Transcribe the records verbatim, images excluded.

Saved entries:
______

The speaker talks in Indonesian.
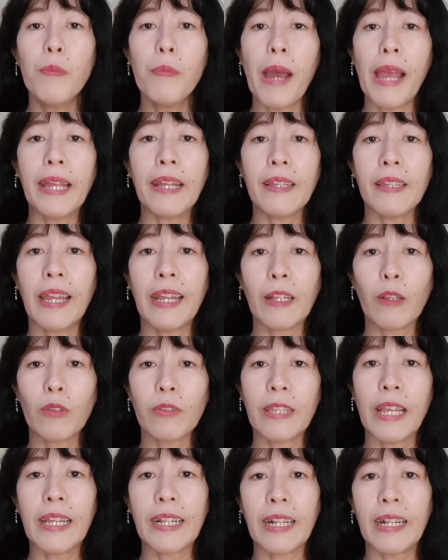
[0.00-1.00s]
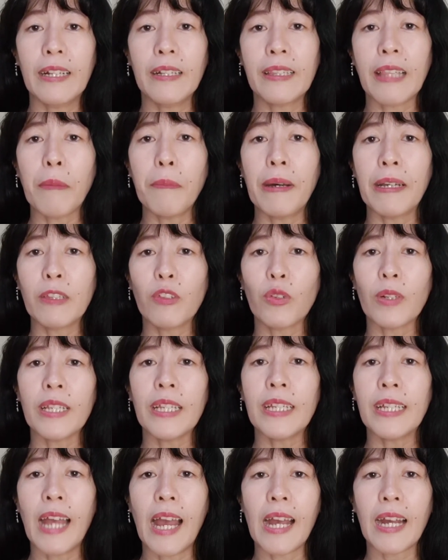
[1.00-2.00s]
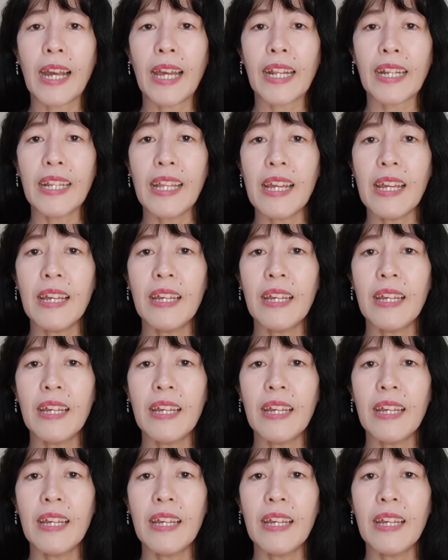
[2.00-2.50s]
Mike, yaitu Cheryl, tambah curiga karena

______

● **Problem solution**
The speaker talks in Indonesian.
[0.00-1.00s]
[1.00-2.00s]
[2.00-2.50s]
Mike, yaitu Cheryl, tambah curiga karena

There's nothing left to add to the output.